[TASK ITEM]:
Exact wording is required: transcribe all the entries and leave the images out.

[RAW DATA]:

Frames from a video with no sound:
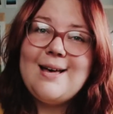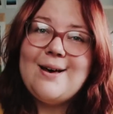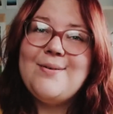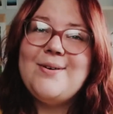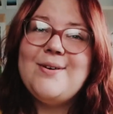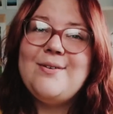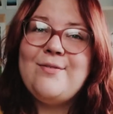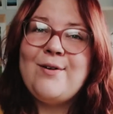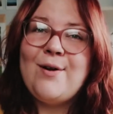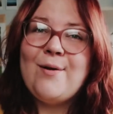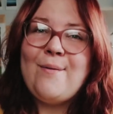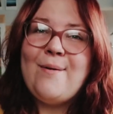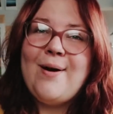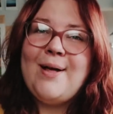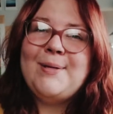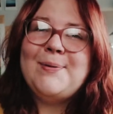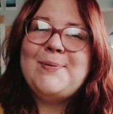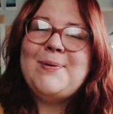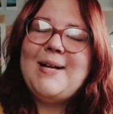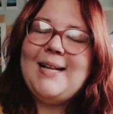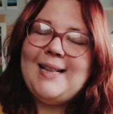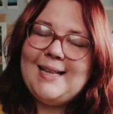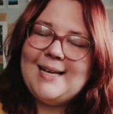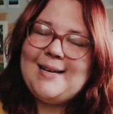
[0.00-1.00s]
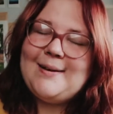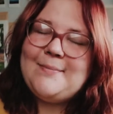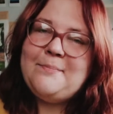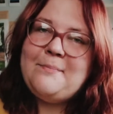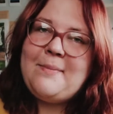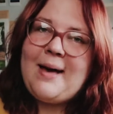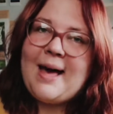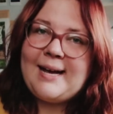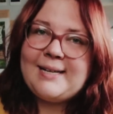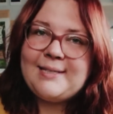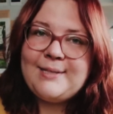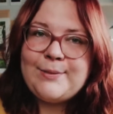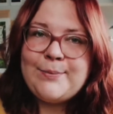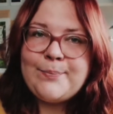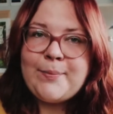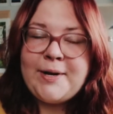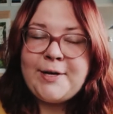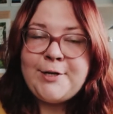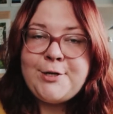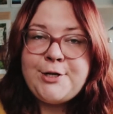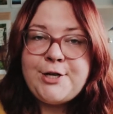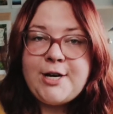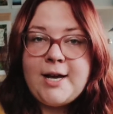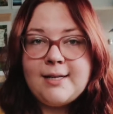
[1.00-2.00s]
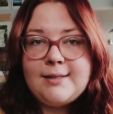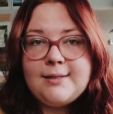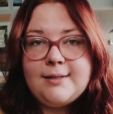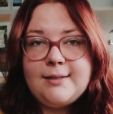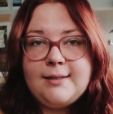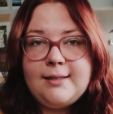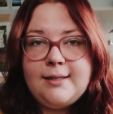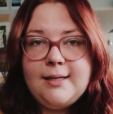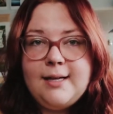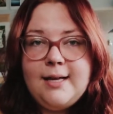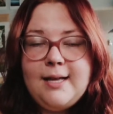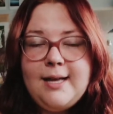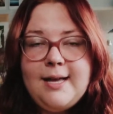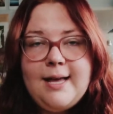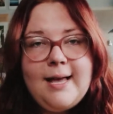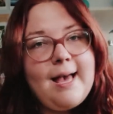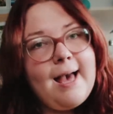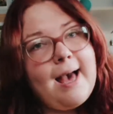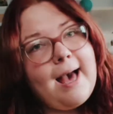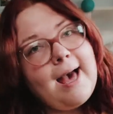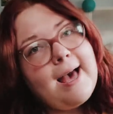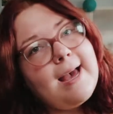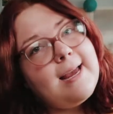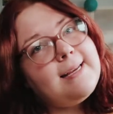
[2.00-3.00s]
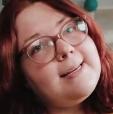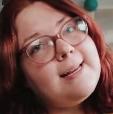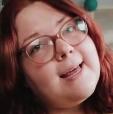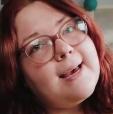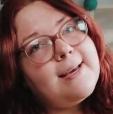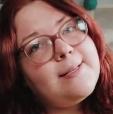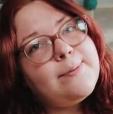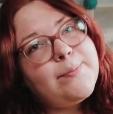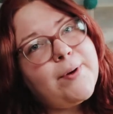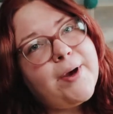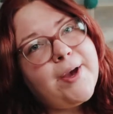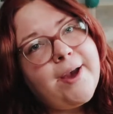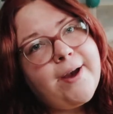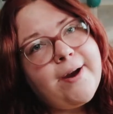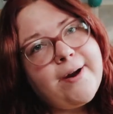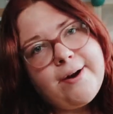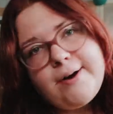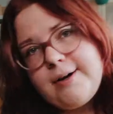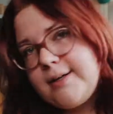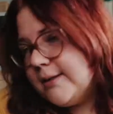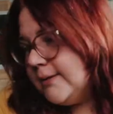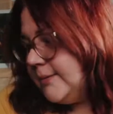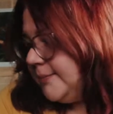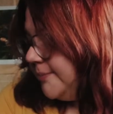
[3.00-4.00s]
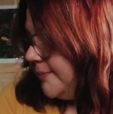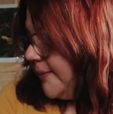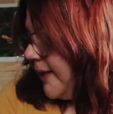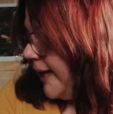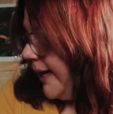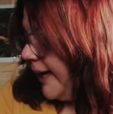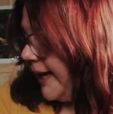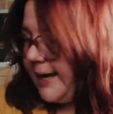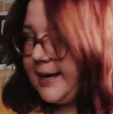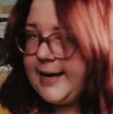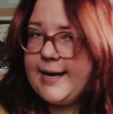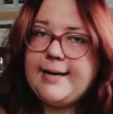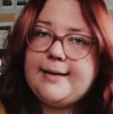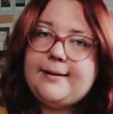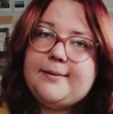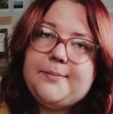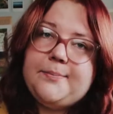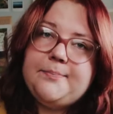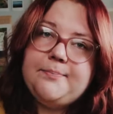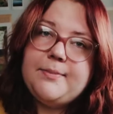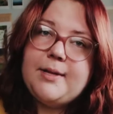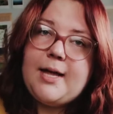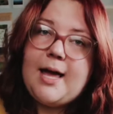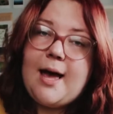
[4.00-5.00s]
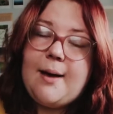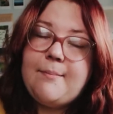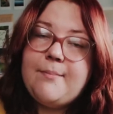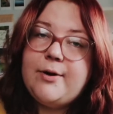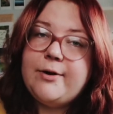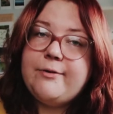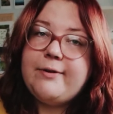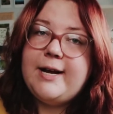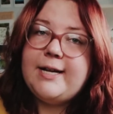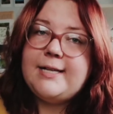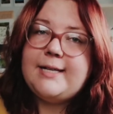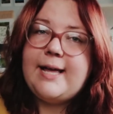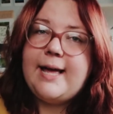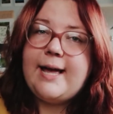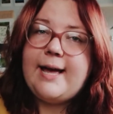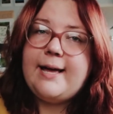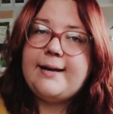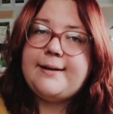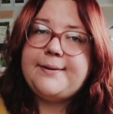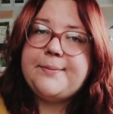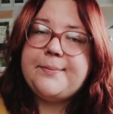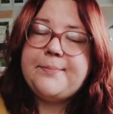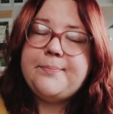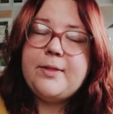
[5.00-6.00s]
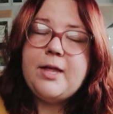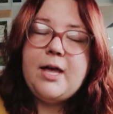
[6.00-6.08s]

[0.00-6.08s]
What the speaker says: Hello everyone, welcome back to my channel. I dyed my hair again. I'm a redhead.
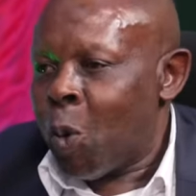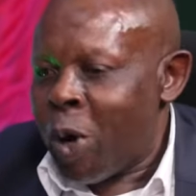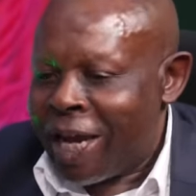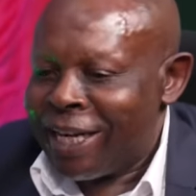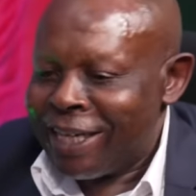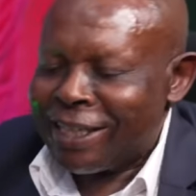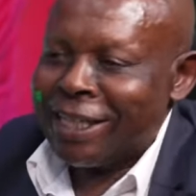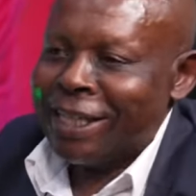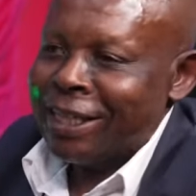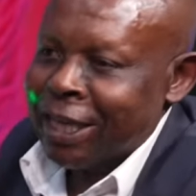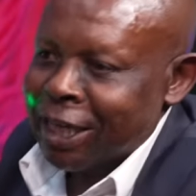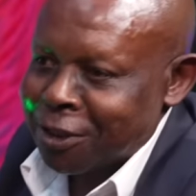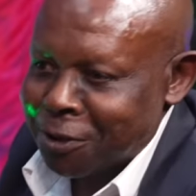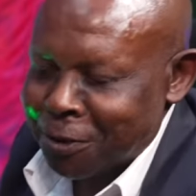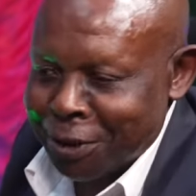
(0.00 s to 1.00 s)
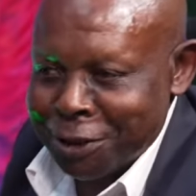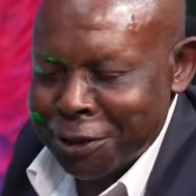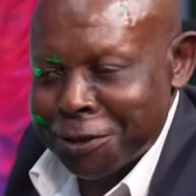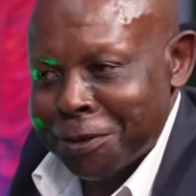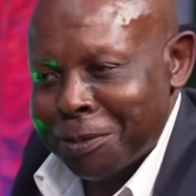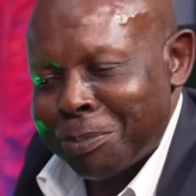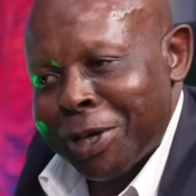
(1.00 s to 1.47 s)
Where did that so and
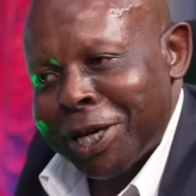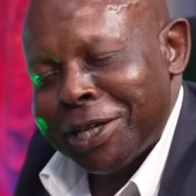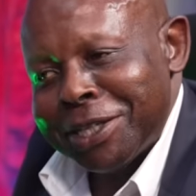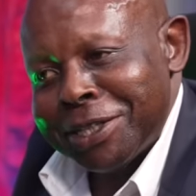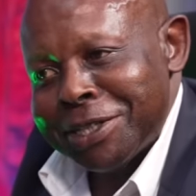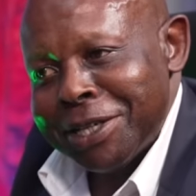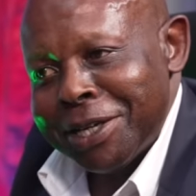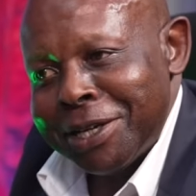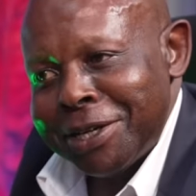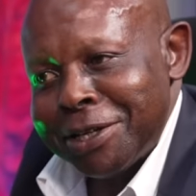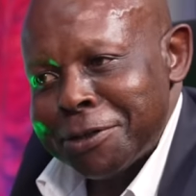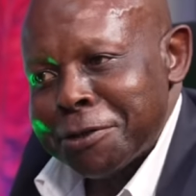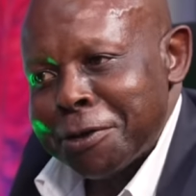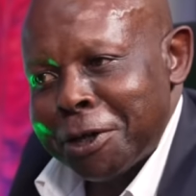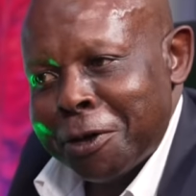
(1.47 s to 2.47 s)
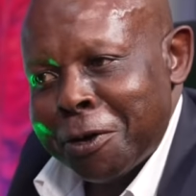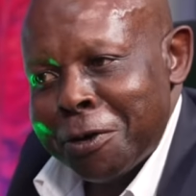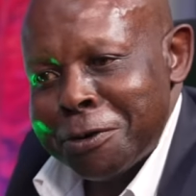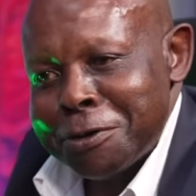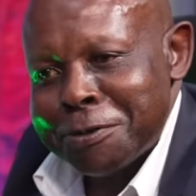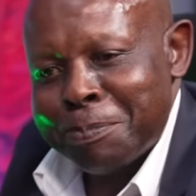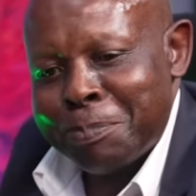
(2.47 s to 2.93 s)
so buy it? So it
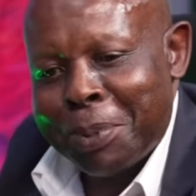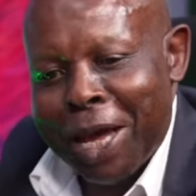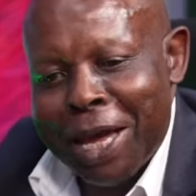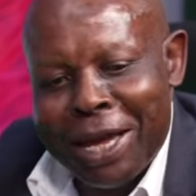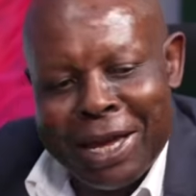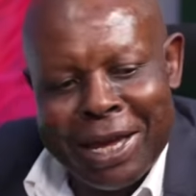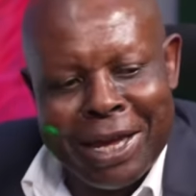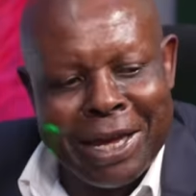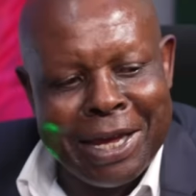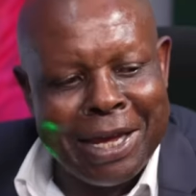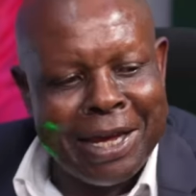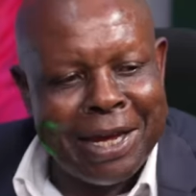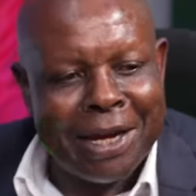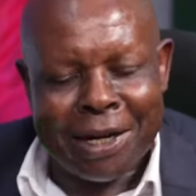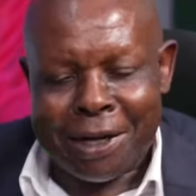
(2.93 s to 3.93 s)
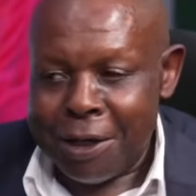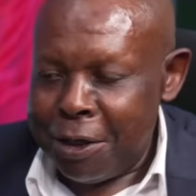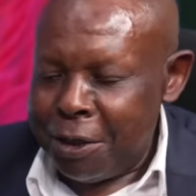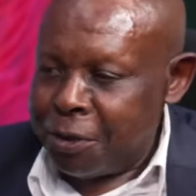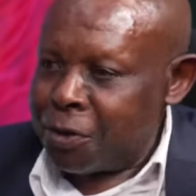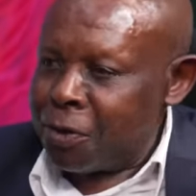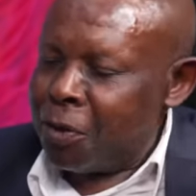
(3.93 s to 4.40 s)
goes back
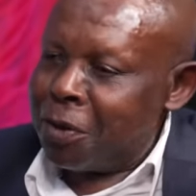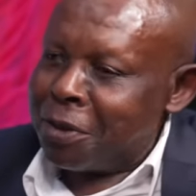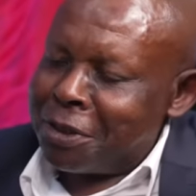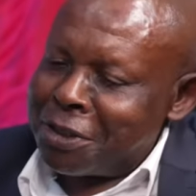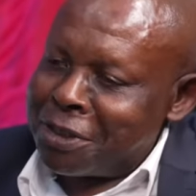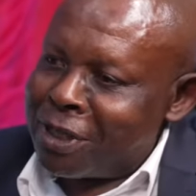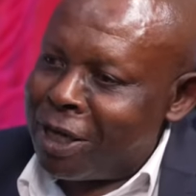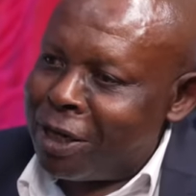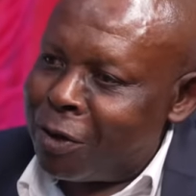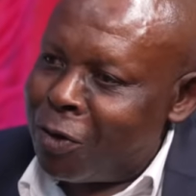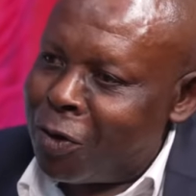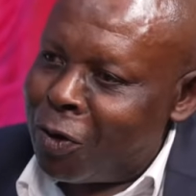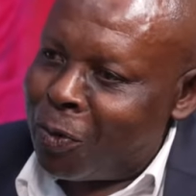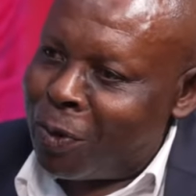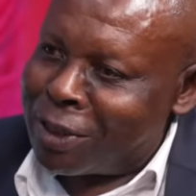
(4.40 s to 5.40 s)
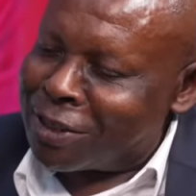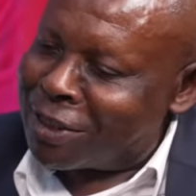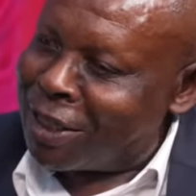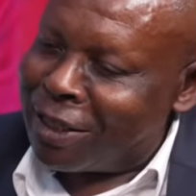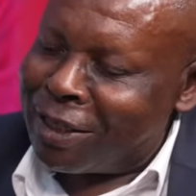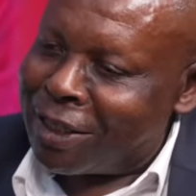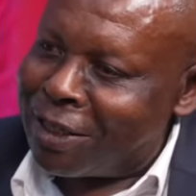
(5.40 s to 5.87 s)
to original
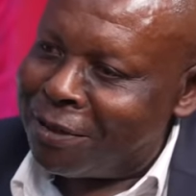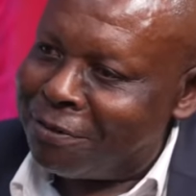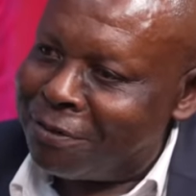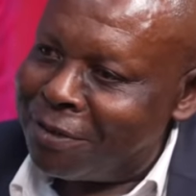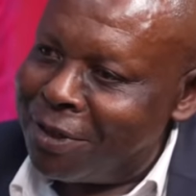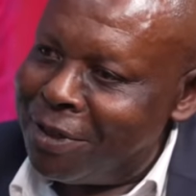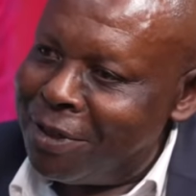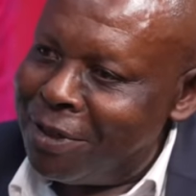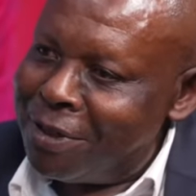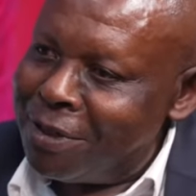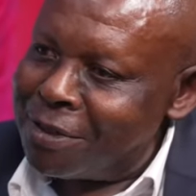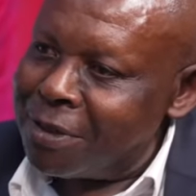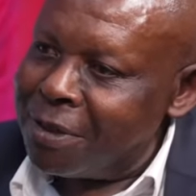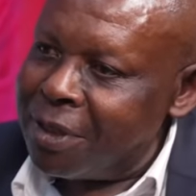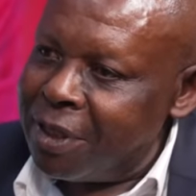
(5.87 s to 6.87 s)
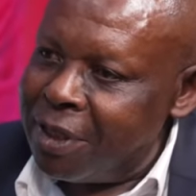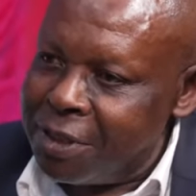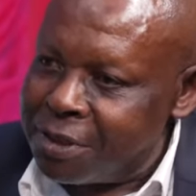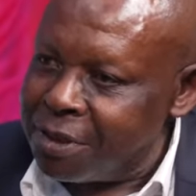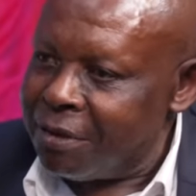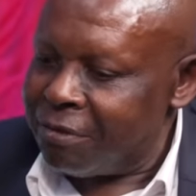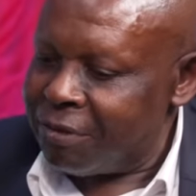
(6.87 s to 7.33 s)
conquest and theft. So the
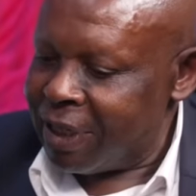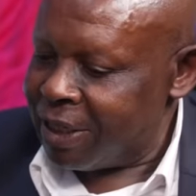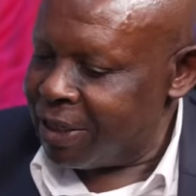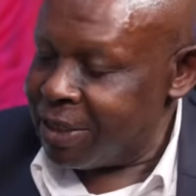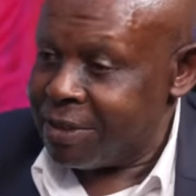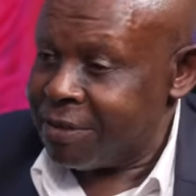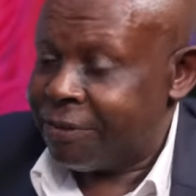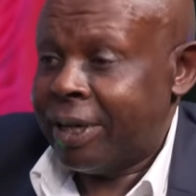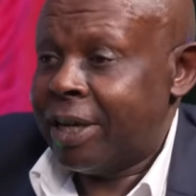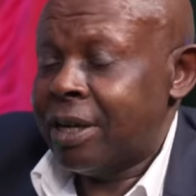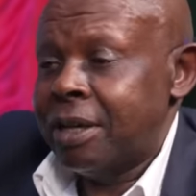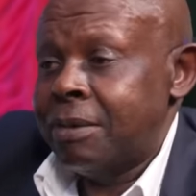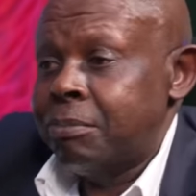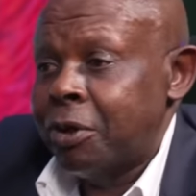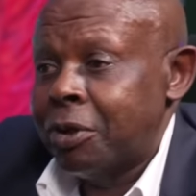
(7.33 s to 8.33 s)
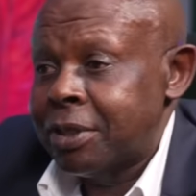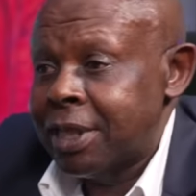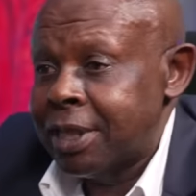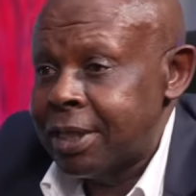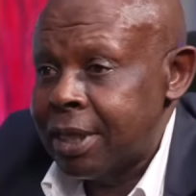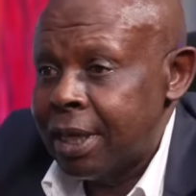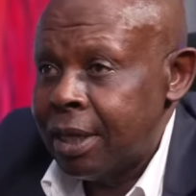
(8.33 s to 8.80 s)
issue of land is very
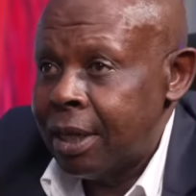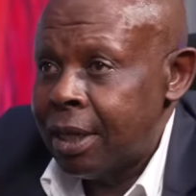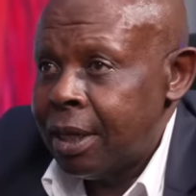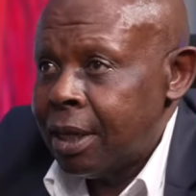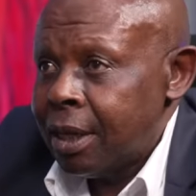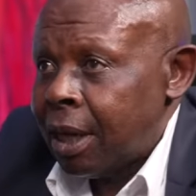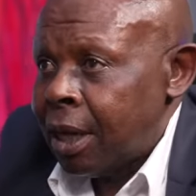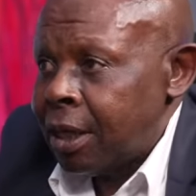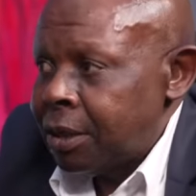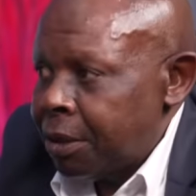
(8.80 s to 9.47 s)
important. I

[WRITTEN RESPONSE]:
Frames from a video with no sound:
[0.00-1.00s]
[1.00-2.00s]
[2.00-3.00s]
[3.00-4.00s]
[4.00-5.00s]
[5.00-6.00s]
[6.00-6.08s]

[0.00-6.08s]
What the speaker says: Hello everyone, welcome back to my channel. I dyed my hair again. I'm a redhead.
(0.00 s to 1.00 s)
(1.00 s to 1.47 s)
Where did that so and
(1.47 s to 2.47 s)
(2.47 s to 2.93 s)
so buy it? So it
(2.93 s to 3.93 s)
(3.93 s to 4.40 s)
goes back
(4.40 s to 5.40 s)
(5.40 s to 5.87 s)
to original
(5.87 s to 6.87 s)
(6.87 s to 7.33 s)
conquest and theft. So the
(7.33 s to 8.33 s)
(8.33 s to 8.80 s)
issue of land is very
(8.80 s to 9.47 s)
important. I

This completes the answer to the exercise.